As the confession of CDC whistleblower Dr. William Thompson appeared to be getting corked into a bottle of sorts last week, the story took a rogue and unexpected turn, by way of an accidental citizen reporting campaign.
CNN Senior Medical Correspondent Elizabeth Cohen, who has a masters degree in public health, addressed the population that media often deride as “anti-vaxxers” (though they are all parents who did vaccinate their children) in tones that sounded quite condescending: “Vaccines are safe,” she said, leaning forward. “Autism is not a side effect of vaccines or to say it another way because some people don’t hear this well, vaccines do not cause autism.”
Little did she know what she would soon spark—a social media campaign among afflicted families that has come to be called the “Hear This Well” revolution.
Catalyzing Event
It all started with Polly Tommey.
Tommey, veteran vaccine safety advocate, and director of the Autism Media Channel, which broke the whistleblower story last week, was at home in Austin, Texas when somebody sent the CNN clip to her.
Tommey has two vaccinated grown children. Her daughter is fine, but her son suffered what she describes as a classic regression immediately after getting his MMR and DPT shots in the UK 17 years ago. He is now 18, and though improved through diet and gut restoration, still severely autistic.

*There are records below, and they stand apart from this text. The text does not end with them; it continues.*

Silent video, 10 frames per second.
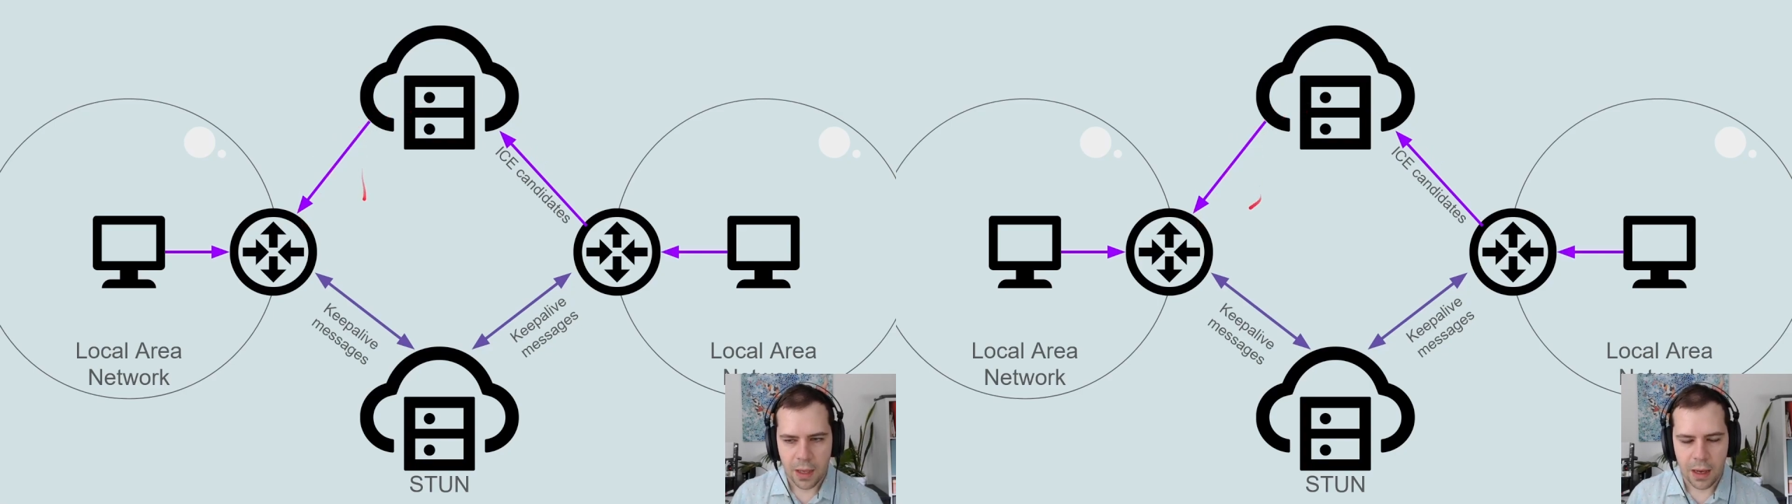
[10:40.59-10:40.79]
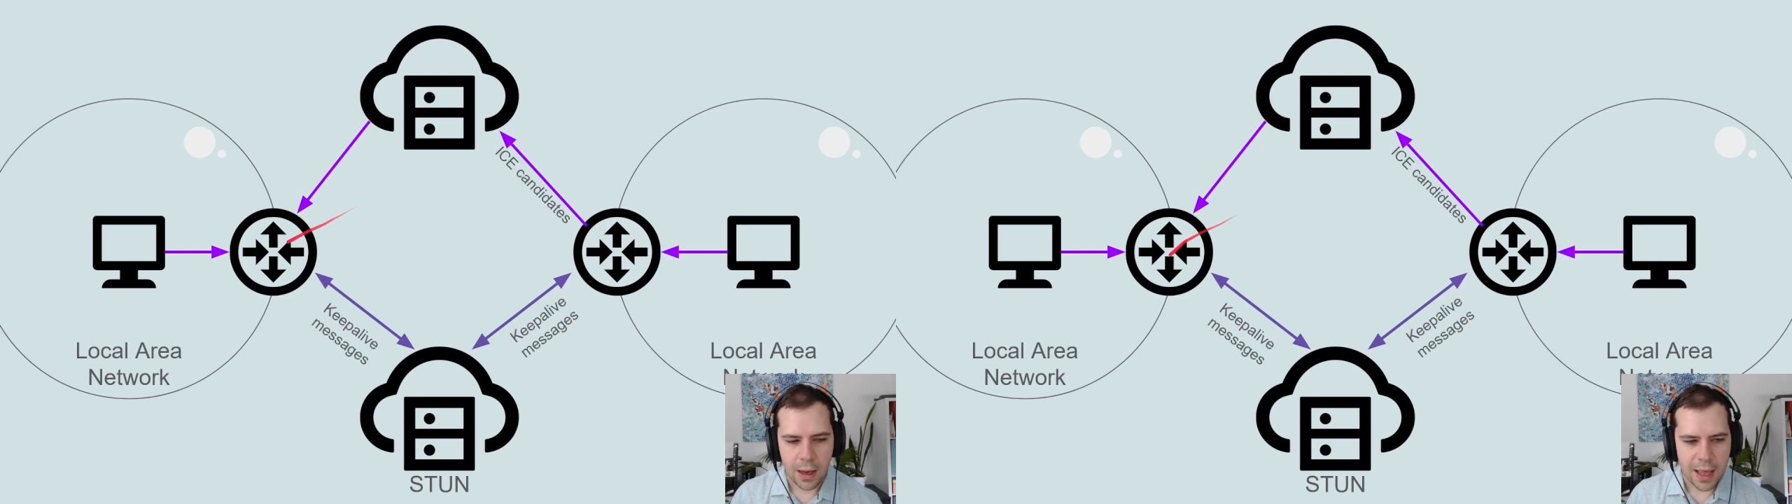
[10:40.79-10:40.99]

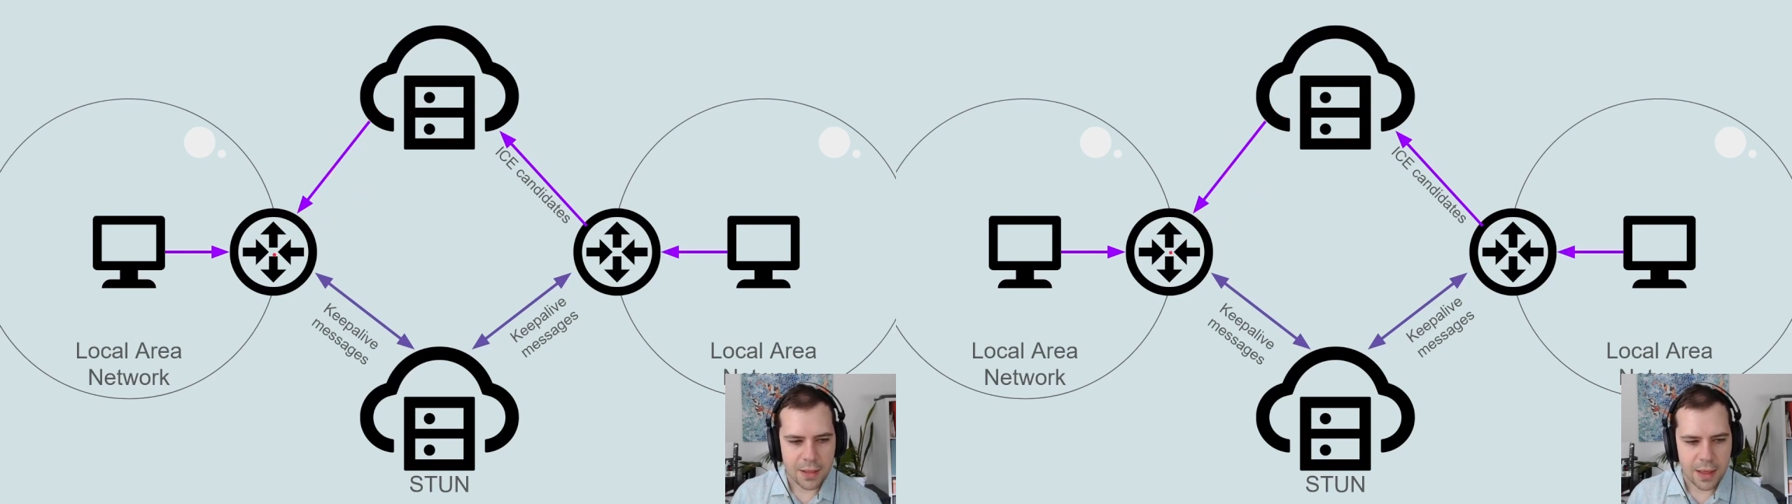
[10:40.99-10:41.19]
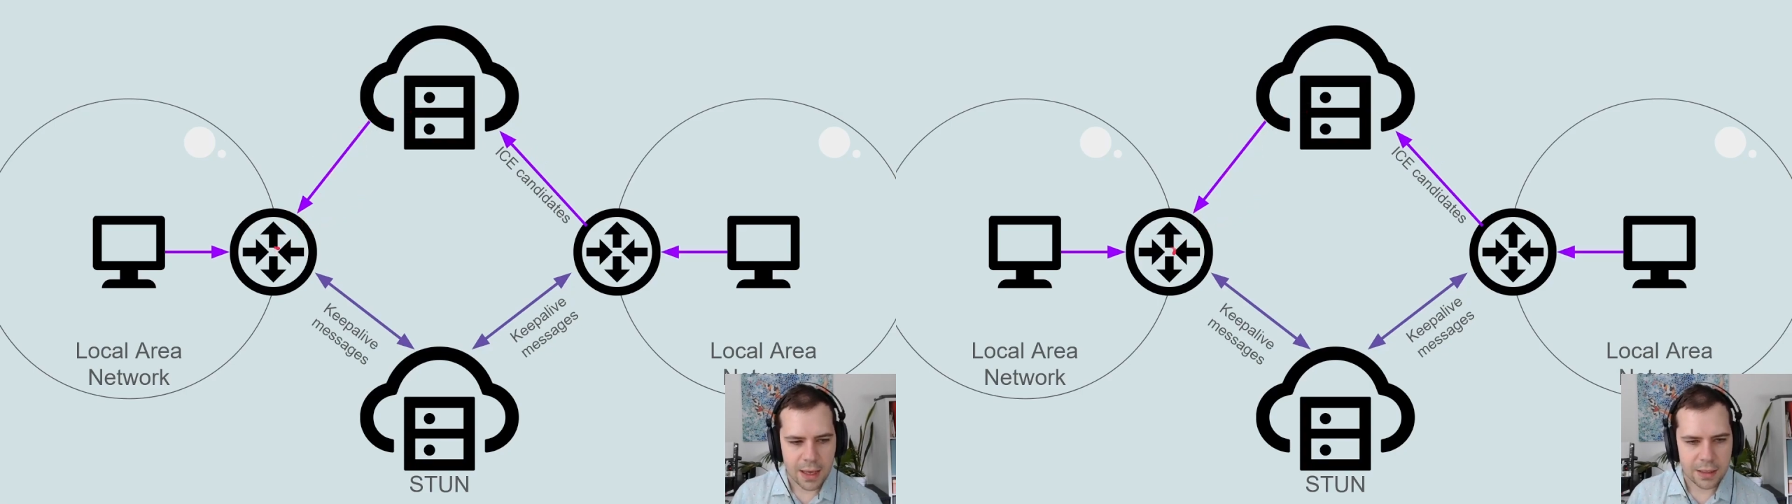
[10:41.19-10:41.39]

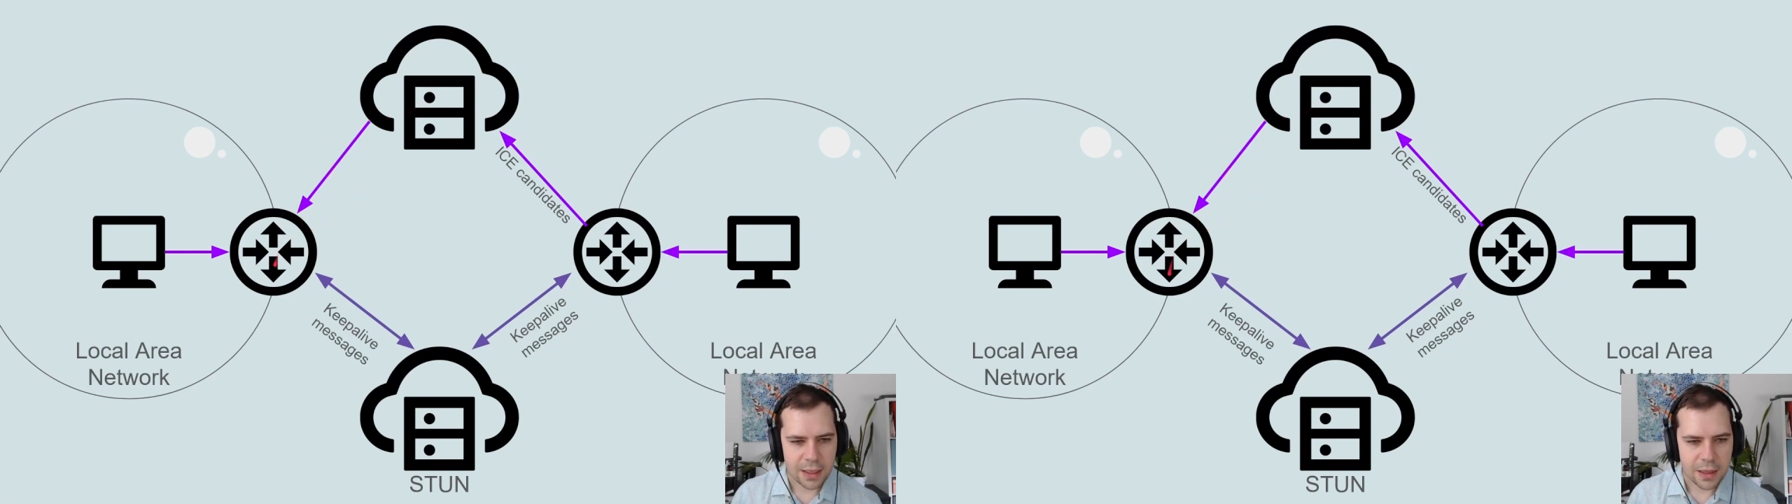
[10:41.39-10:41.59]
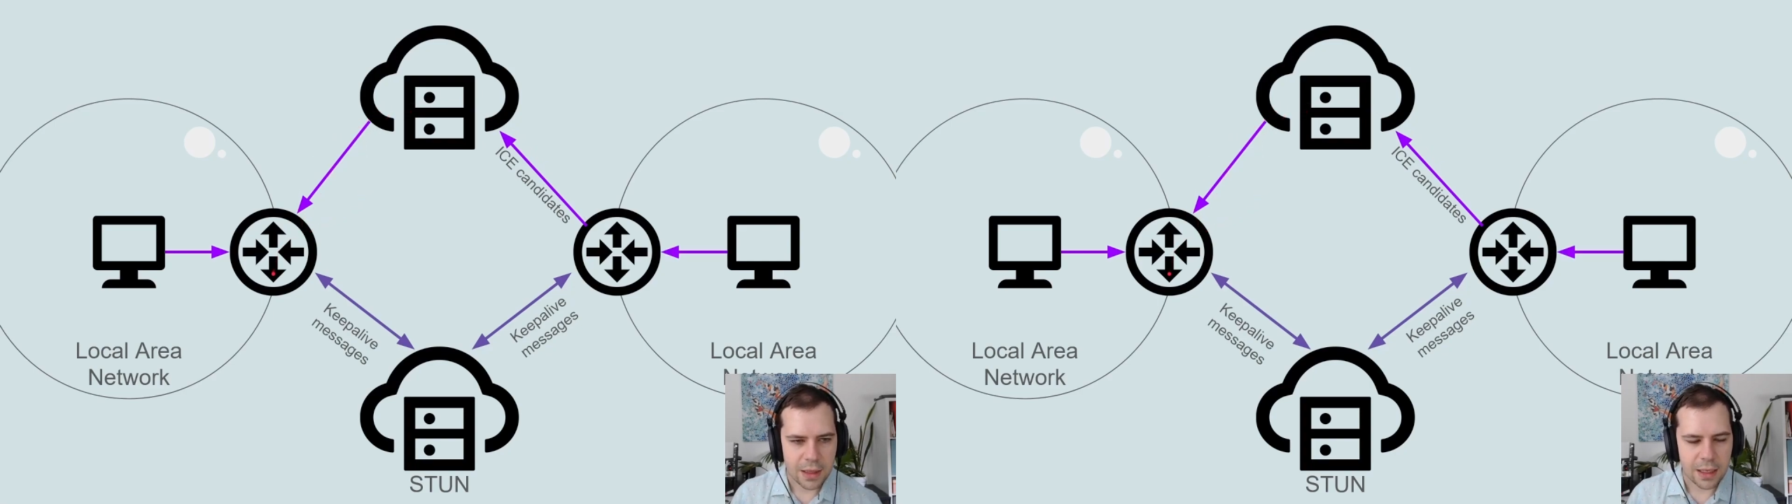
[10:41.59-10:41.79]
And
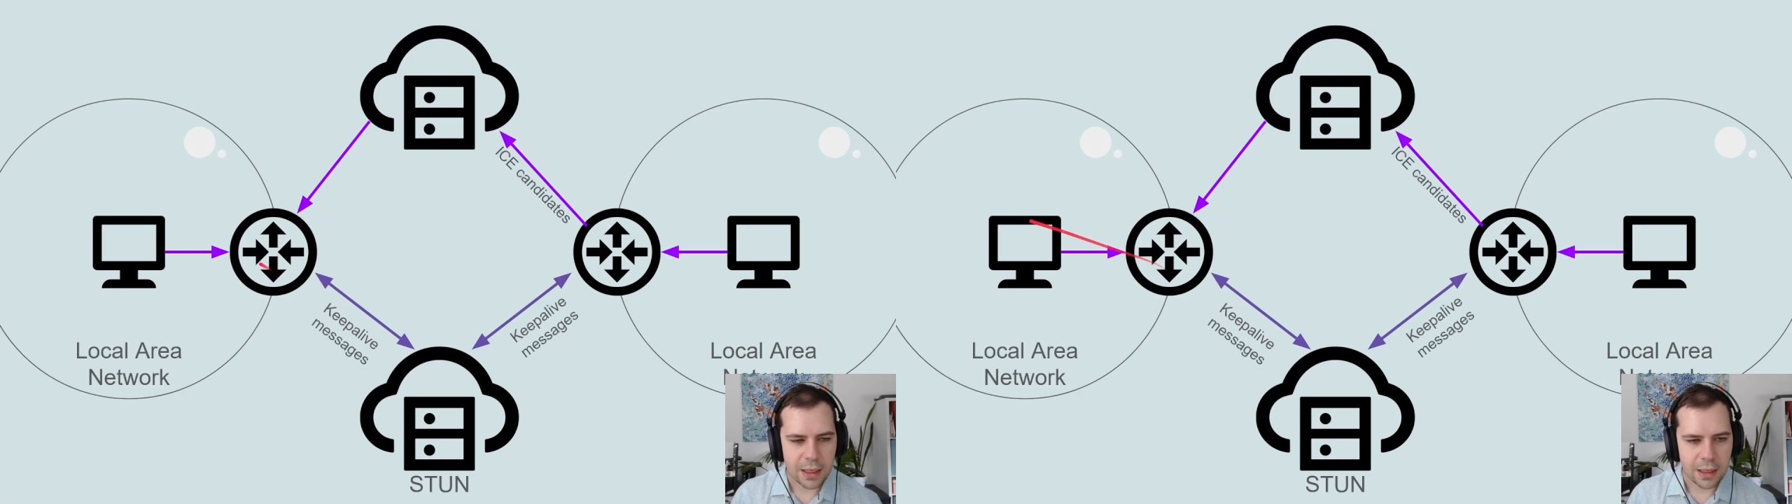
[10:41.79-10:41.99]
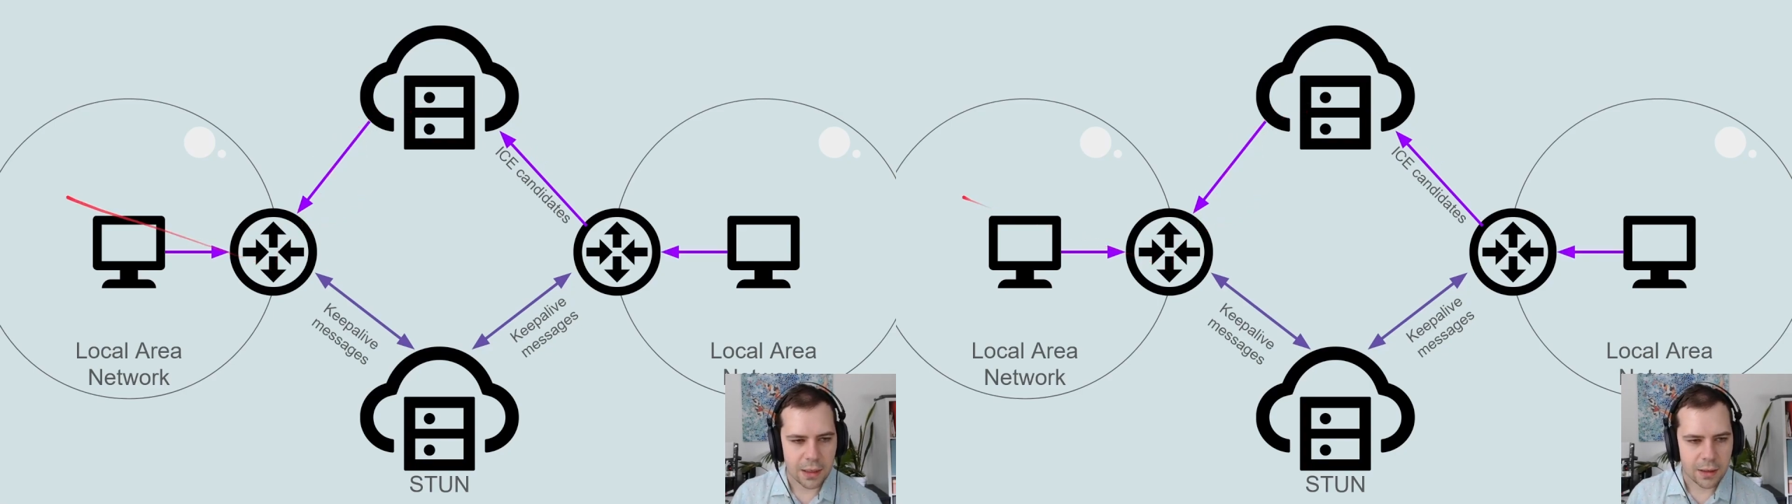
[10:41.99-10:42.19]
then
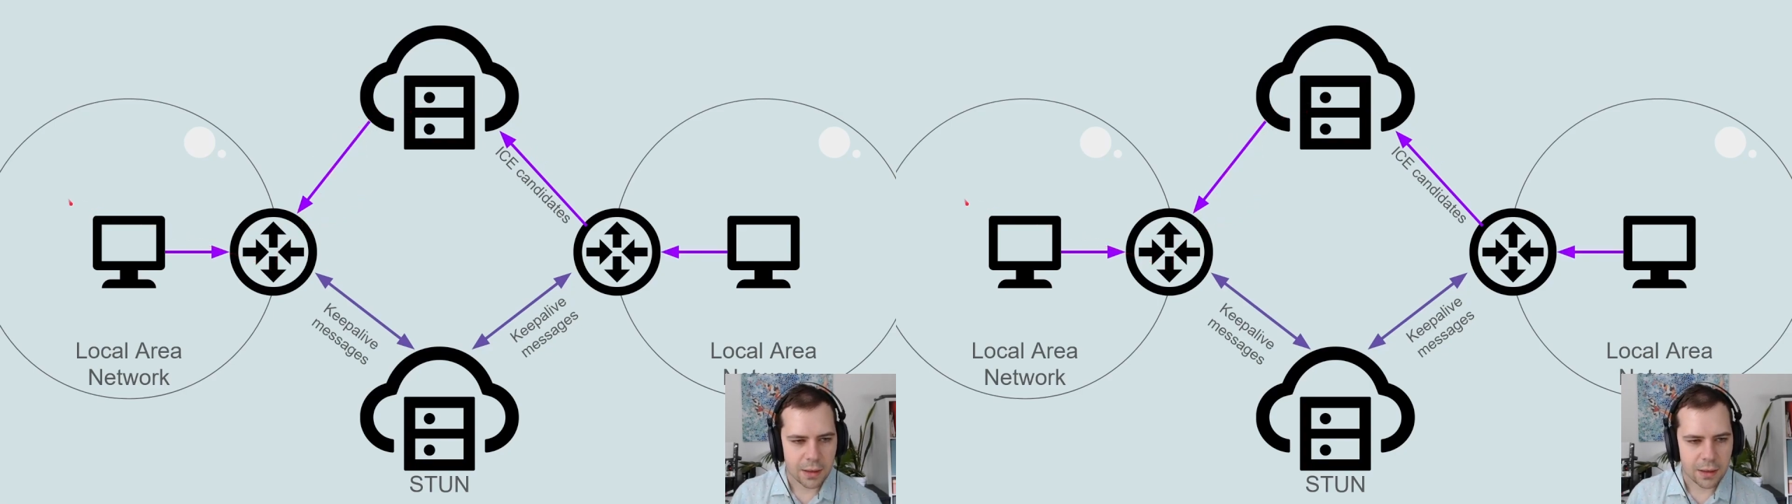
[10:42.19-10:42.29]
the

“Exactly the same story as every parent tells,” Tommey told Epoch Times when asked about her son. “He was totally normal at 13 months before he got his shots. As soon as he got them, he got the raging fevers, seizures, high pitched screaming, all of it. Then we lost him. He lost eye contact, didn’t know who his parents were, he had horrendous bowel disease, diarrhea, bashing his head into the walls. The classic, unfolding stream of disasters.”
Tommey says she felt something shift inside when she watched the Cohen clip. “It was awful … The fact that she made such a public, categorical declaration. I realized that thousands of mothers with newborn babies around the country would hear that, believe her, go vaccinate and possibly land in the same hell we all live in, daily. I couldn’t let it go.”
Tommey quickly created an amended clip, in which Cohen’s voice, saying “Vaccines do not cause autism,” was slowed down, until it sounded male, then sounded monstrous. Then the clip cuts to Tommey herself, saying her name, and explaining that her son was damaged by vaccines. “Some people don’t hear that well,” she stressed, raising her voice.
She posted it to her group of fellow parents.
“People started to say, ‘Can we also make videos?’ And I said yeah, that’s a great idea.” It quickly snowballed into a catalyzing event for this extremely pained community.
Mothers, father, grandmothers, grandfathers, children, siblings, and even unaffected people began recording videos ranging from 10 seconds to a minute and a half, telling very short versions of their stories, along with the line, “Some people don’t hear this well,” or just, “hear this well: Vaccines can and do cause autism.”
Stories
Each story is unique, yet with a deeply troubling thread that stays consistent. Each testimonial reports a normal child, developing extreme symptoms within hours, or sometimes even minutes of getting certain shots—often, but far from only, the MMR vaccine (MMR stands for measles, mumps, rubella).
Soon a YouTube page was set up, and by Labor day, there were some 300 videos posted. They are also trickling in from other countries, in foreign languages.